In our last blog post, we began discussing how to focus on your children after divorce. In this post, we will continue talking about how to focus on your children after a divorce, in particular, how to co-parent. It can be difficult to see your ex after ending your relationship, but it’s crucial in order to provide stability for your children.

Try thinking of it as the beginning of a new relationship with your ex, one that is not about you and your ex romantically, but a relationship that is entirely about the well-being of your children.

It’s important to understand that while your marriage may have ended, your family has not. Doing what is best for your kids is the most important thing you can do as a parent. It’s about putting your child’s needs ahead of your own.

In order to achieve this, try to keep things amicable. Very rarely do divorces end amicably, but it’s important to set aside your anger, resentment, and pain when your kids are around. Deal with those feelings with your therapist and support group.

The benefits of having a divorce end amicably are endless for a child: children don’t have to be the middle man for their parents. They can see the love that the two of you have for them when you put them first and your divorce second.

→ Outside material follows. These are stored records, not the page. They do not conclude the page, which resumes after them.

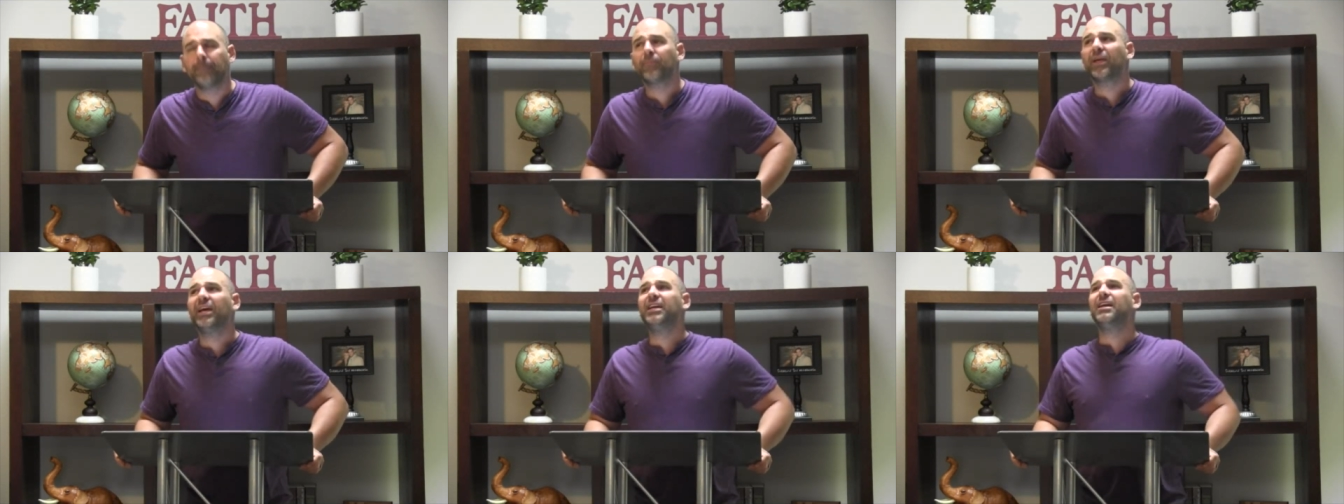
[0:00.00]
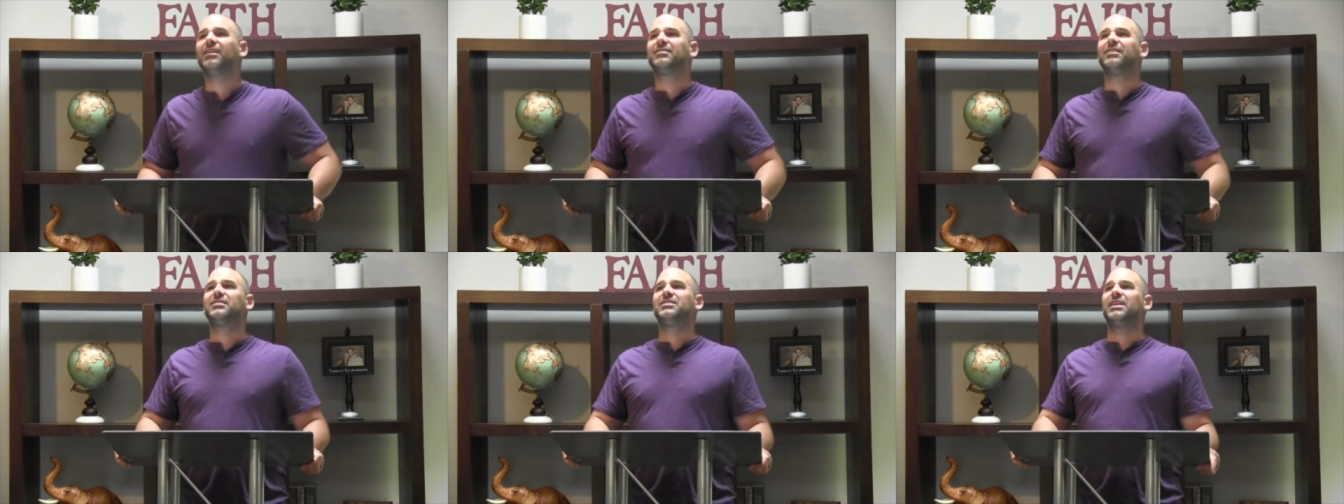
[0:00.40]
He
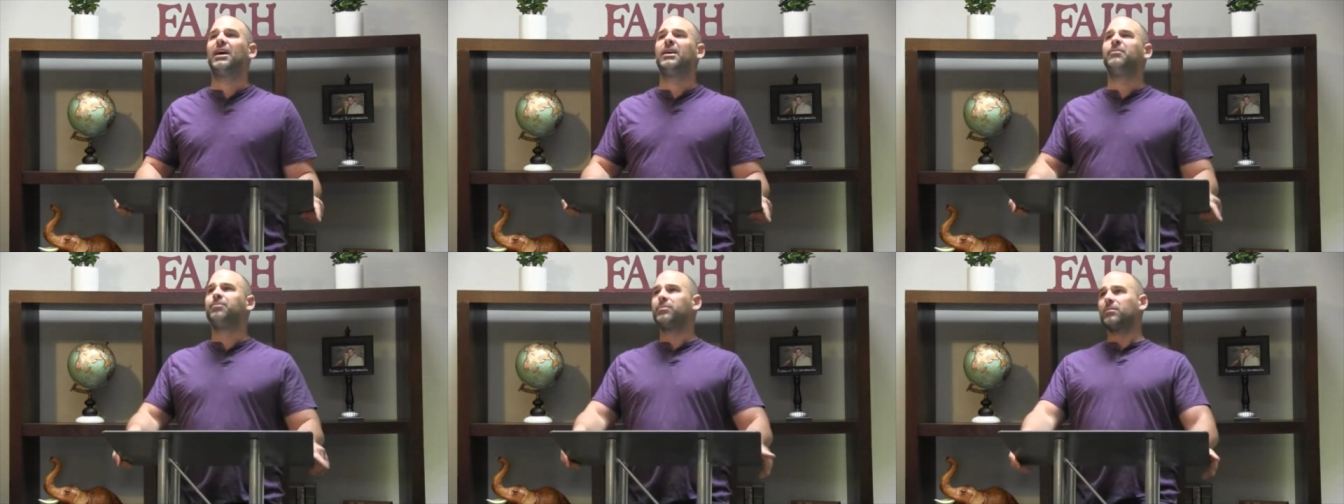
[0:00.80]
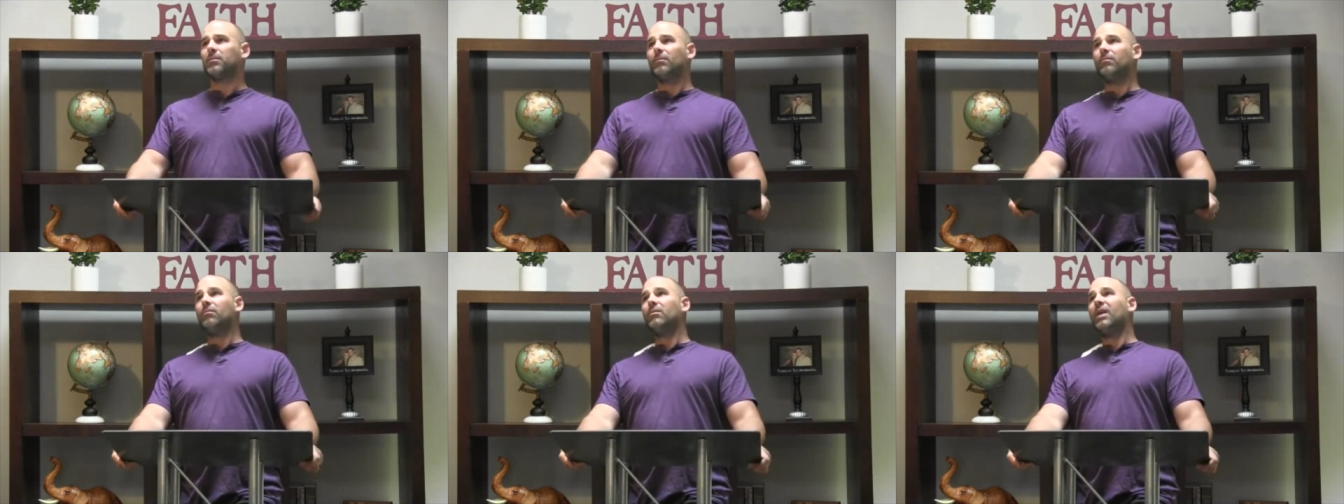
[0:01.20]
doesn't say
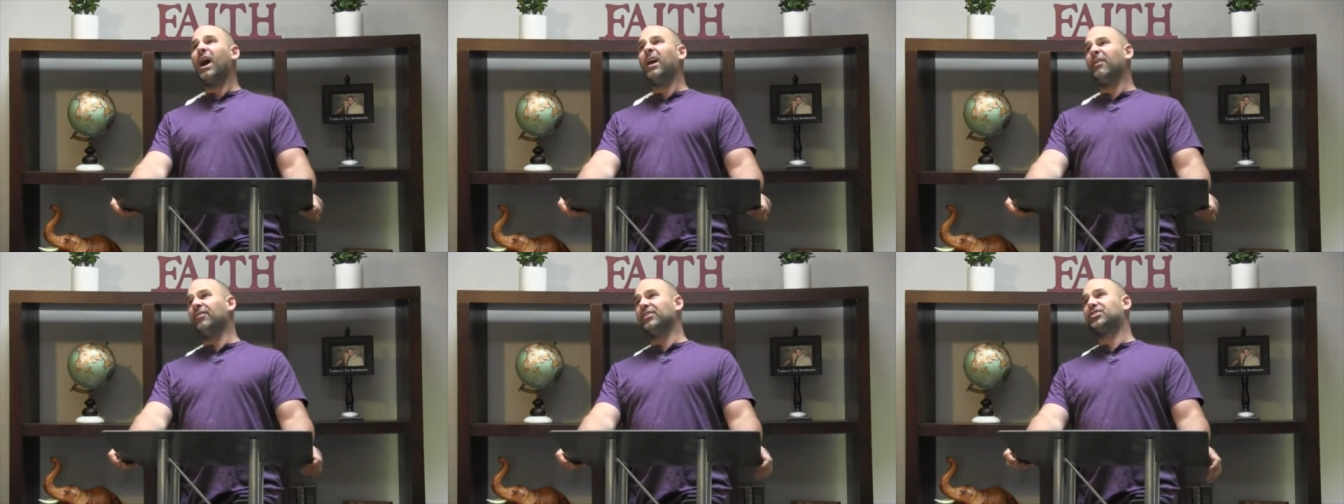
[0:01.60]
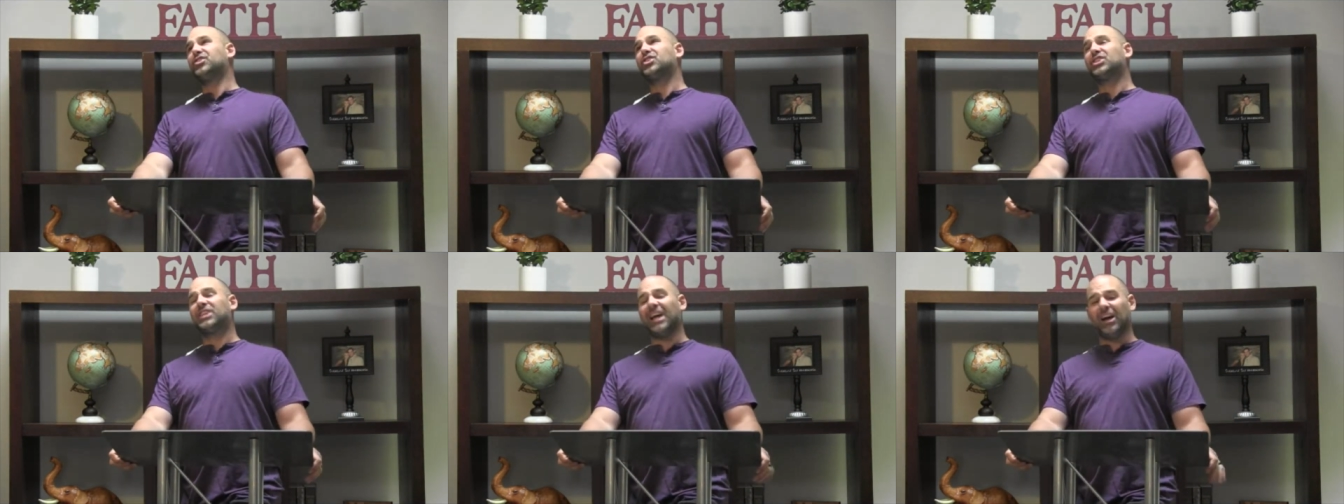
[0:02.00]
out of a
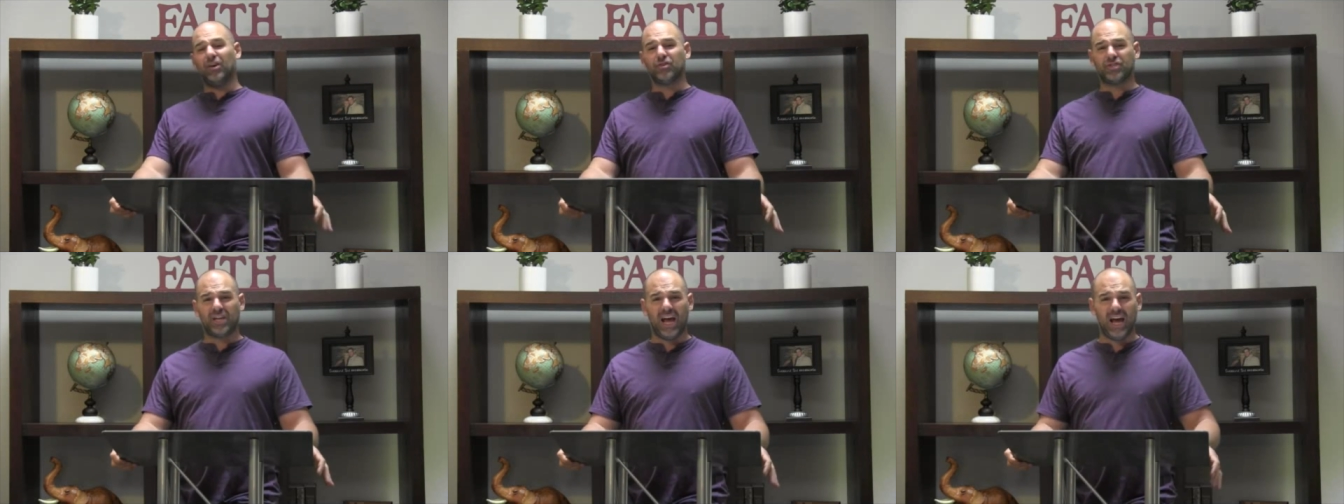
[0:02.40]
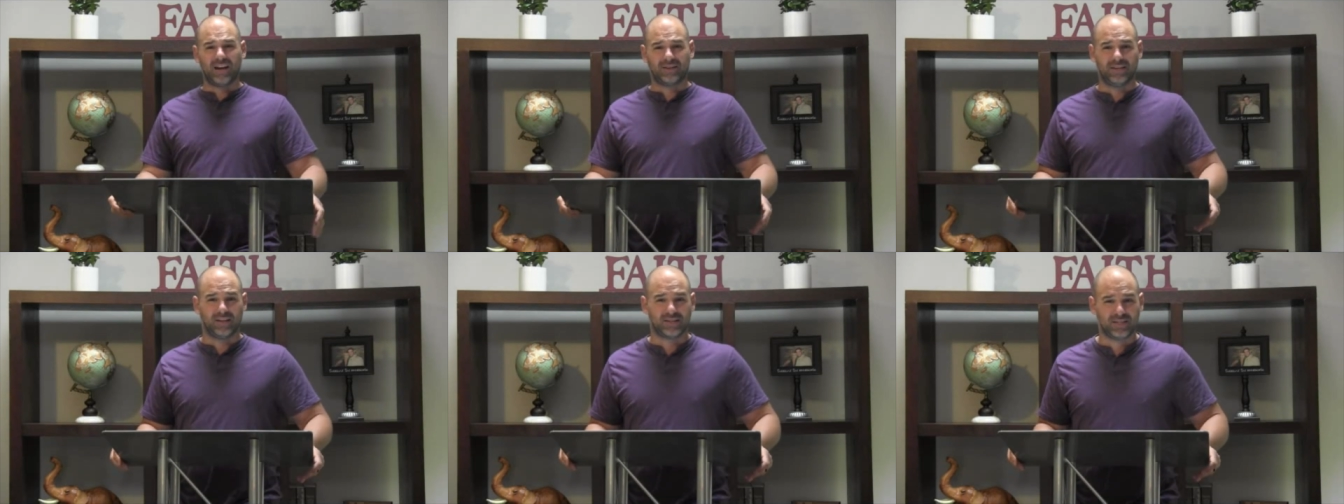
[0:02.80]
scared
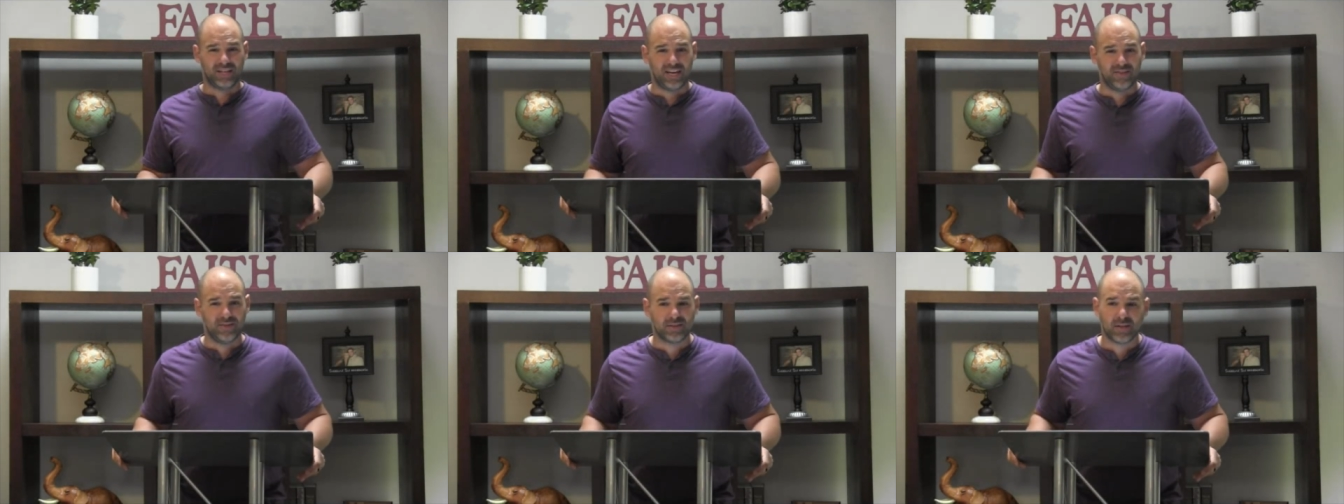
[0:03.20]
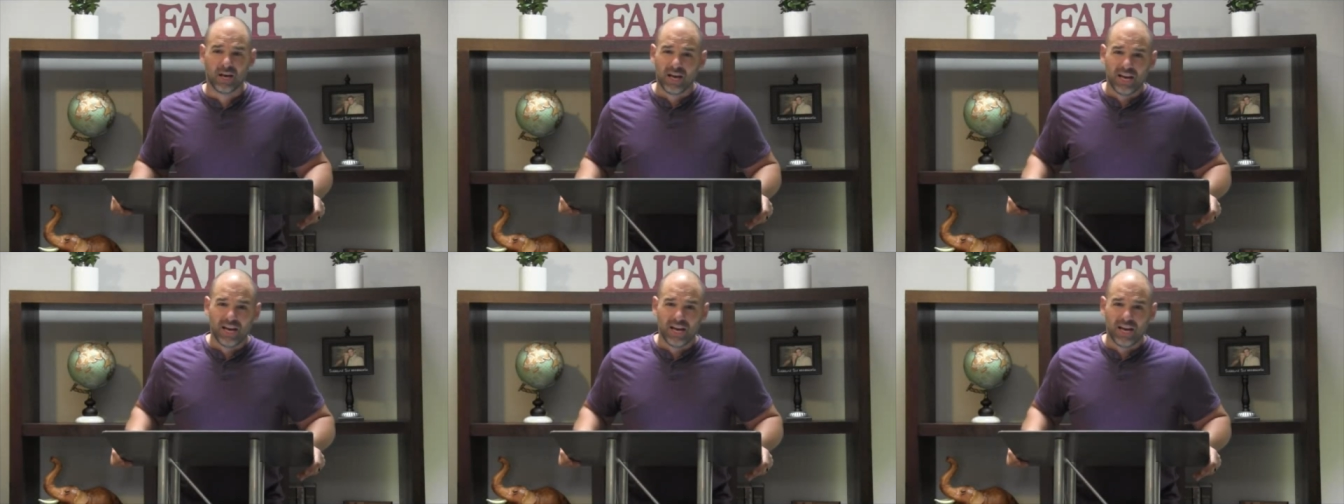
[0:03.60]
tactic say this.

Before you tell your children about the decision to divorce, it would be beneficial for both parents to meet and discuss some key issues:

  • How will you tell your kids: Make sure it’s in a private place where the children will feel safe. They will have questions, and it’s important to answer them as honestly as possible. Reassure your children that they are loved and that they aren’t at all to blame for the divorce.
  • Consistency: Try to keep the same rules, discipline, and schedule at both households. Of course, this can’t always be done perfectly, but at least trying to be consistent can help avoid confusion, especially during the first months of the divorce.
  • Decide how to act when together:Criticizing your ex in front of your children won’t make you feel better, and it definitely won’t benefit your children. Decide to put your children first.

Therapists can be helpful to families as they try to define their post-divorce parenting relationships. If you have any questions about today’s blog post or would like to set up a meeting, don’t hesitate to contact Reka by phone at 402-881-8125, by email at reka@omaha-counseling.com, or via Twitter or Facebook.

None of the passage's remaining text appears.